The ABC’s current affairs panel show QandA had a Darryl Kerrigan/Castle moment last night thanks to Duncan, a dad who says he’s been on the minimum wage all his life.
Duncan Storrar’s question to the panel last night appeared symbolic of the issues the Coalition and Labor parties are campaigning on. It has everyone talking today, especially when assistant treasurer Kelly O’Dwyer attempted to explain the benefits of a $6000 toaster to the Aussie battler.
O’Dwyer, also small business minister, sat on the panel with Green Adam Bandt, Labor’s Andrew Leigh, Australian Industry Group CEO Innes Willox, and Australian Council of Social Services boss Cassandra Goldie.
Storrar’s question to O’Dwyer, about the Budget measure lifting the tax threshold for people earning over $80,000, was direct enough.
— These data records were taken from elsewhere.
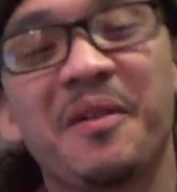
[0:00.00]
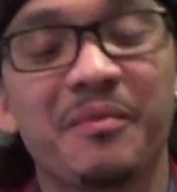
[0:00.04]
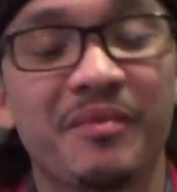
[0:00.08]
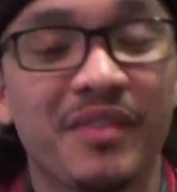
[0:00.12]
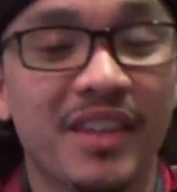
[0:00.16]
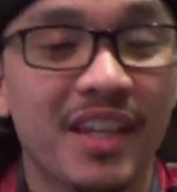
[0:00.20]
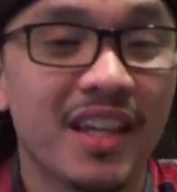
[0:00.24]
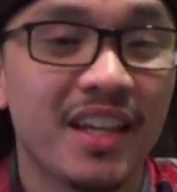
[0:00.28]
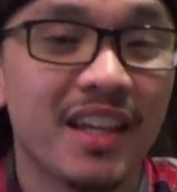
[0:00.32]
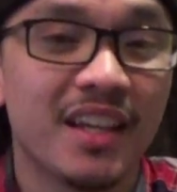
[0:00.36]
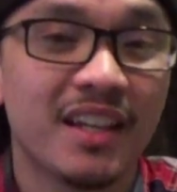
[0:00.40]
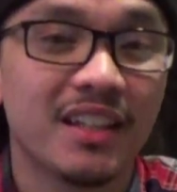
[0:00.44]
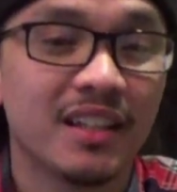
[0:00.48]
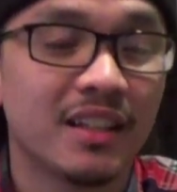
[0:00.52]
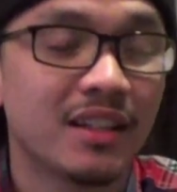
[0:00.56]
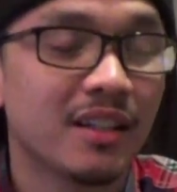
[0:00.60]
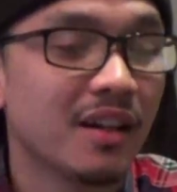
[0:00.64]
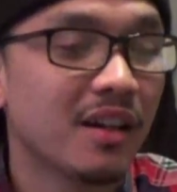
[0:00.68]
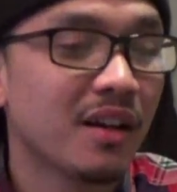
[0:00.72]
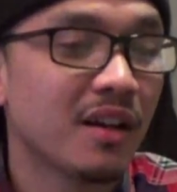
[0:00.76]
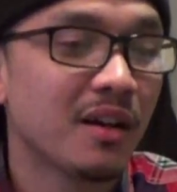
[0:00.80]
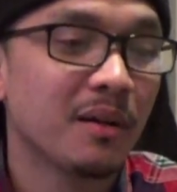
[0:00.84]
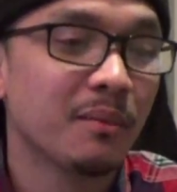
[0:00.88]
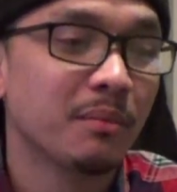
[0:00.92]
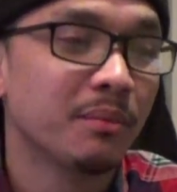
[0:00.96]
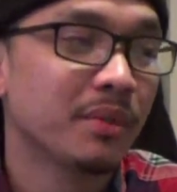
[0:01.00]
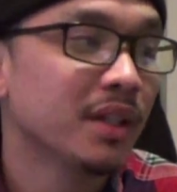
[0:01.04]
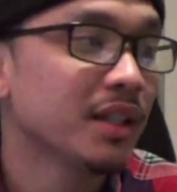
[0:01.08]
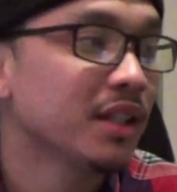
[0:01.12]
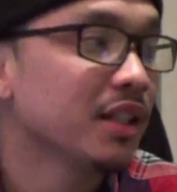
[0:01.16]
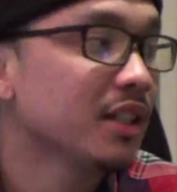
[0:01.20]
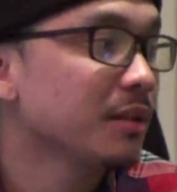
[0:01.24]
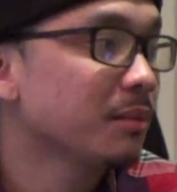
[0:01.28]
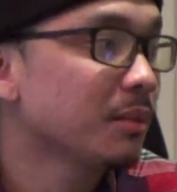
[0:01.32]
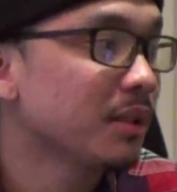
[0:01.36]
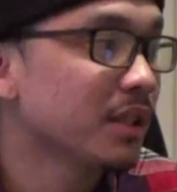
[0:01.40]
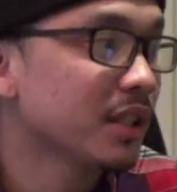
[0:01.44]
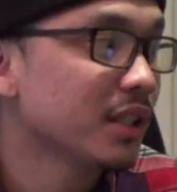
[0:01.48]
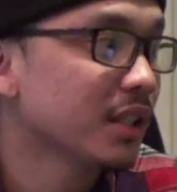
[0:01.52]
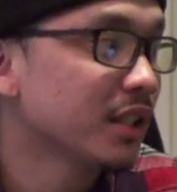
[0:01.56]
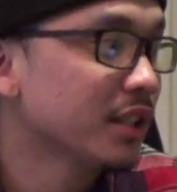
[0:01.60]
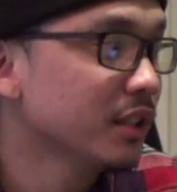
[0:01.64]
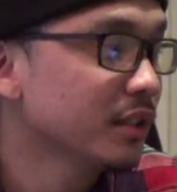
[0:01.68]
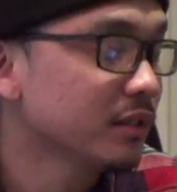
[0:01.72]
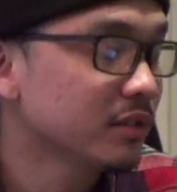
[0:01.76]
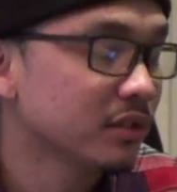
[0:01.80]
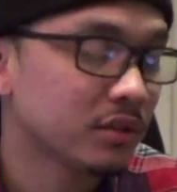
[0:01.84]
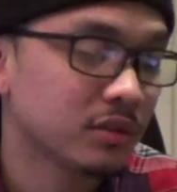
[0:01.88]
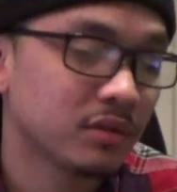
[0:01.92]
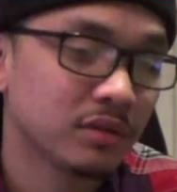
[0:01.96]
Yeah, and then Biggie,
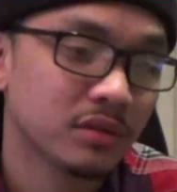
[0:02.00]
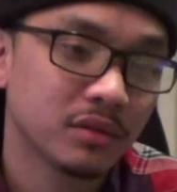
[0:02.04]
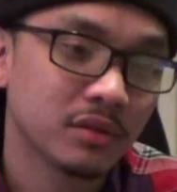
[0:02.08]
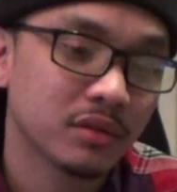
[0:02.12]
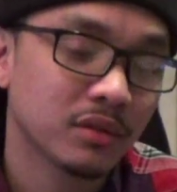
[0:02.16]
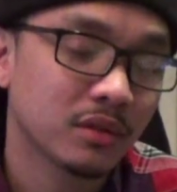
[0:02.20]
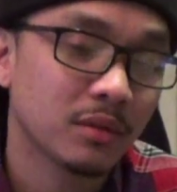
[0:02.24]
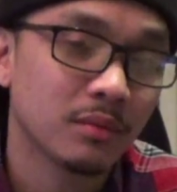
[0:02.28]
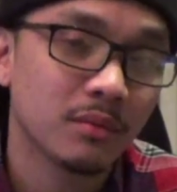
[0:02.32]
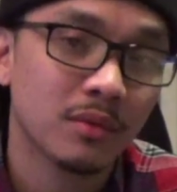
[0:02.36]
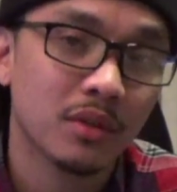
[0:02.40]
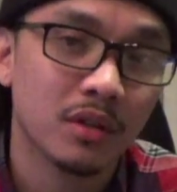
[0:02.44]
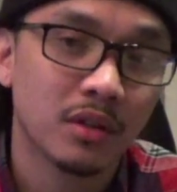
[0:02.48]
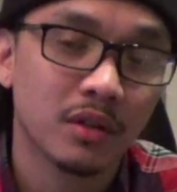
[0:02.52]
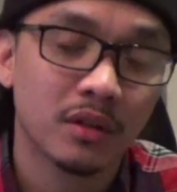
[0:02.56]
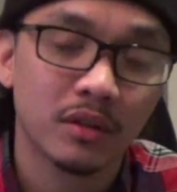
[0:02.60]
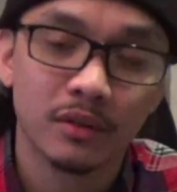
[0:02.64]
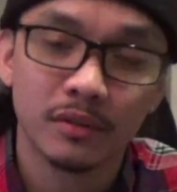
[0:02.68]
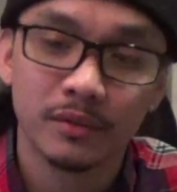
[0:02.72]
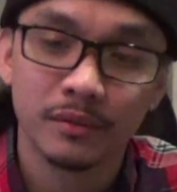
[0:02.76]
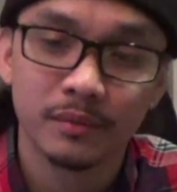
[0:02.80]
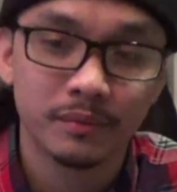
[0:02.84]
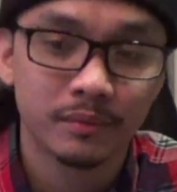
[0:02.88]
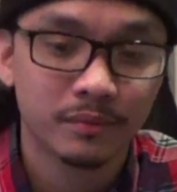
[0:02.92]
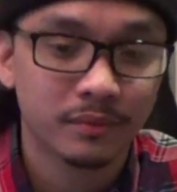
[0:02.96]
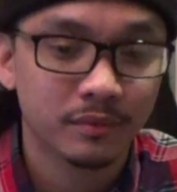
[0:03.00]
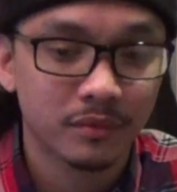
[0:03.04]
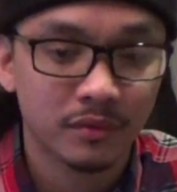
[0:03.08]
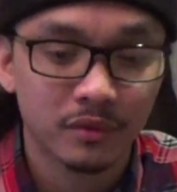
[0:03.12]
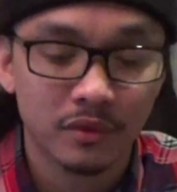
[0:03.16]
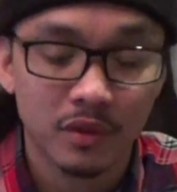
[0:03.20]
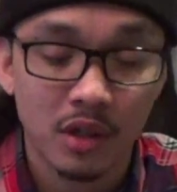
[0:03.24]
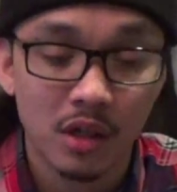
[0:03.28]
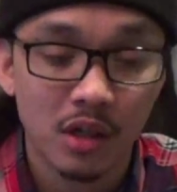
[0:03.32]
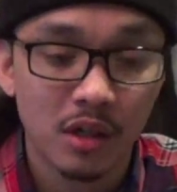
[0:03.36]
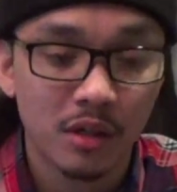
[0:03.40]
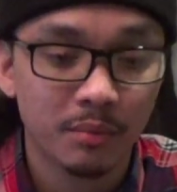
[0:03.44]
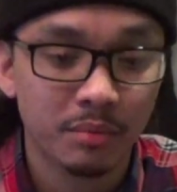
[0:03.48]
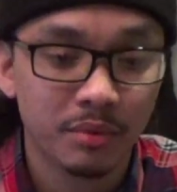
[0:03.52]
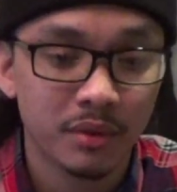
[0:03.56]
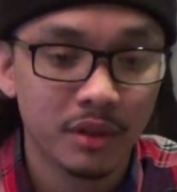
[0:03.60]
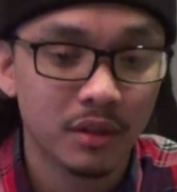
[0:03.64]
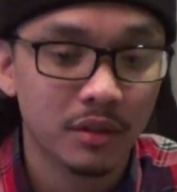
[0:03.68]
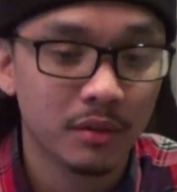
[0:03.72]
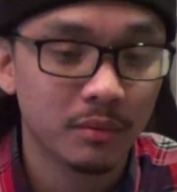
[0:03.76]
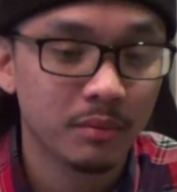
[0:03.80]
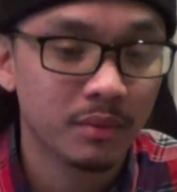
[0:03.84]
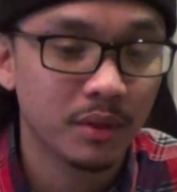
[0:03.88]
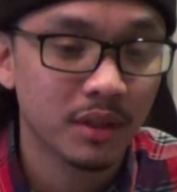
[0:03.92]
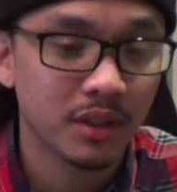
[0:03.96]
man. Come on. R.I.P.
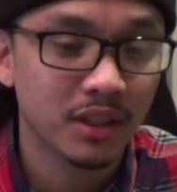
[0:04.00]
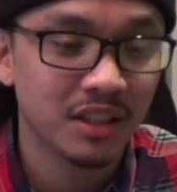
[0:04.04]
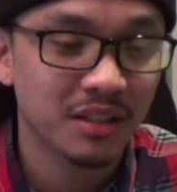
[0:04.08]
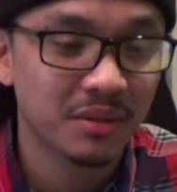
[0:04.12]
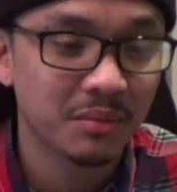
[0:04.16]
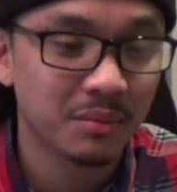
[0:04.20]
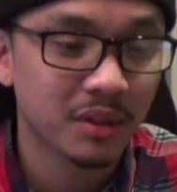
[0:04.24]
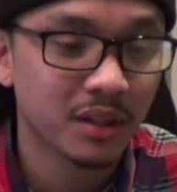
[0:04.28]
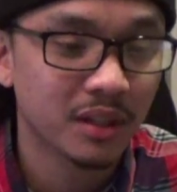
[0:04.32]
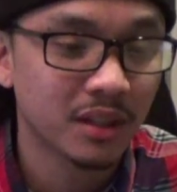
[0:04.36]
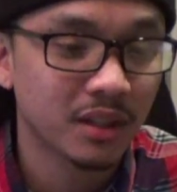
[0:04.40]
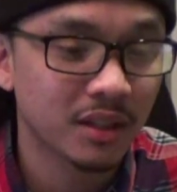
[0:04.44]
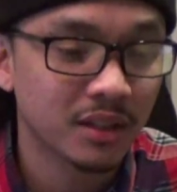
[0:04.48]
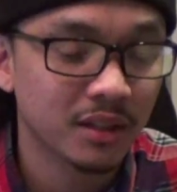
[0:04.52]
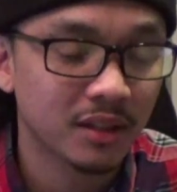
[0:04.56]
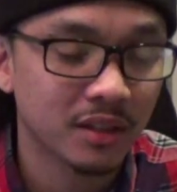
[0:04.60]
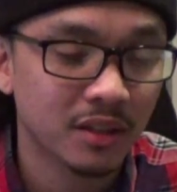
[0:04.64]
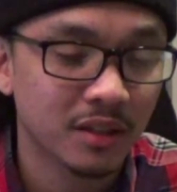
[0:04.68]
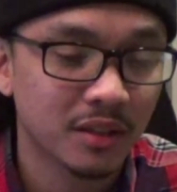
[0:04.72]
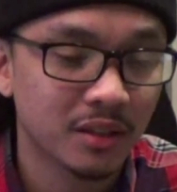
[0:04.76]
to Biggie, man.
“I’ve got a disability and a low education, that means I’ve spent my whole life working for minimum wage. You’re gonna lift the tax-free threshold for rich people,” he said.
“If you lift my tax-free threshold, that changes my life. That means that I get to say to my little girls, ‘Daddy’s not broke this weekend, we can go to the pictures’. Rich people don’t even notice their tax-free threshold lift. Why don’t I get it? Why do they get it?”
The small business minister avoided the question. When host Tony Jones attempted to steer O’Dwyer back to it, she replied “It’s not correct to say we have provided a tax cut to the top taxpayers”, pointing out that people who earned less than $80,000 continued to have carbon tax compensation and it was “all about balance.”
Brandt argued that was $4 billion for the top 25% of taxpayers to get a $6 tax cut would be better spent “making Australia more equal”.
Storrar continued to prosecute his case in such a dignified fashion that when he called the minister “love”, it sounded so typically Australian rather than patronising.
To “rich people” the tax break was “a Coke and a milkshake”, he said, but if it came his way “it changes my children’s life” worth $7000.
“Low income earners lose more money paying tax,” Storrar argued, while people on $80,000 “don’t even notice it, love. We notice that sort of stuff, eh.”
The minister began a vigorous explanation of how the Turnbull government was focussed on “growing the pie”, while the Greens just wanted to cut smaller slices for everyone and talked about small business tax cuts delivering more jobs.
After a diversion into trickle-down economics, business boss Innes Willox decided to stage an intervention that may result in a thank you card from Bill Shorten.
“Duncan, I’ll be harsh in my message: If you’re on the minimum wage and with a family, you would not pay much tax, if any at all,” he said. “Would you? You would not pay much tax.”
Storrar did not blink.
“I pay tax every time I go to the supermarket. Every time I hop in my car,” Storrar replied.
“As does everyone else,” Willox retorted, adding that “not everyone can win out of every budget every time.”
He pressed on, saying “It’s not how the system works and the government has made a choice here – I’ll talk on their behalf even though I’m not a member of the government – they have actually made a choice to create a situation where we can create jobs for Duncan’s children, where we can create investment that doesn’t come into the country now, to provide for growth.”
O’Dwyer then put on her small business hat with an anecdote of a cafe owner who wants to buy a $6000 toaster, because toast is currently a weekend bottleneck in the business.
The $6000 toaster will lead to more jobs in the cafe, the minister said, thanks to the Turnbull government’s policies.
But her message was lost on an electorate suddenly transfixed by the notion of a $6000 toaster.
Twitter quickly dubbed it the “Toorak toaster”, launching a search, amid countless jokes, for the beast.
Fairfax Media thinks it found the machine, which is capable of producing 1000 slices of toast per hour.